Quote all of the data that follows exactly as written, skipping the images.

■ **SOURCE MATERIAL**
'''

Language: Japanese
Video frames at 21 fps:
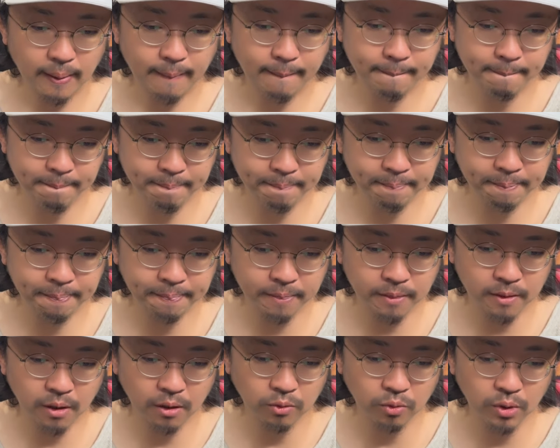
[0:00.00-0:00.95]
う
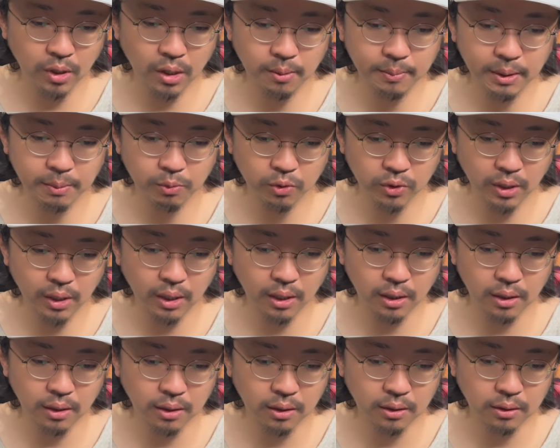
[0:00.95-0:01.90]
ん、あの、ラーメンも
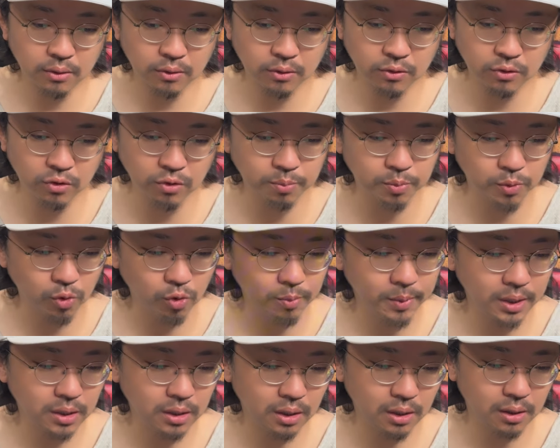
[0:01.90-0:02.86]
ね、スープ多
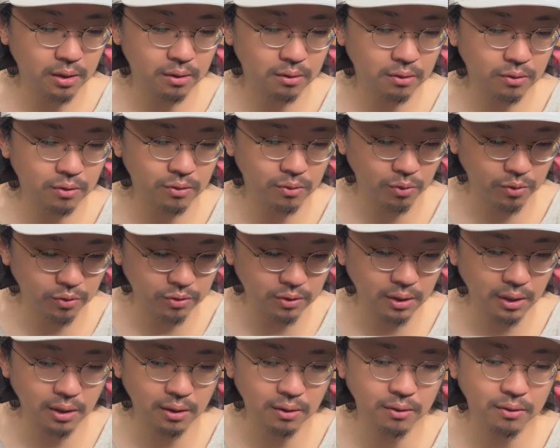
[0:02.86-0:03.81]
めですごい好
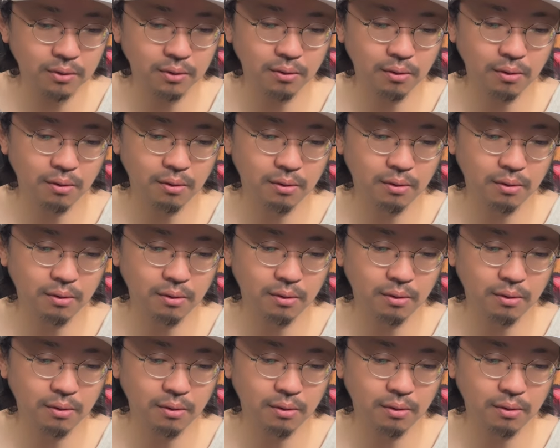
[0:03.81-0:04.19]
きなんですよ。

'''

■ **SOLUTION TO THE PROBLEM**
Language: Japanese
Video frames at 21 fps:
[0:00.00-0:00.95]
う
[0:00.95-0:01.90]
ん、あの、ラーメンも
[0:01.90-0:02.86]
ね、スープ多
[0:02.86-0:03.81]
めですごい好
[0:03.81-0:04.19]
きなんですよ。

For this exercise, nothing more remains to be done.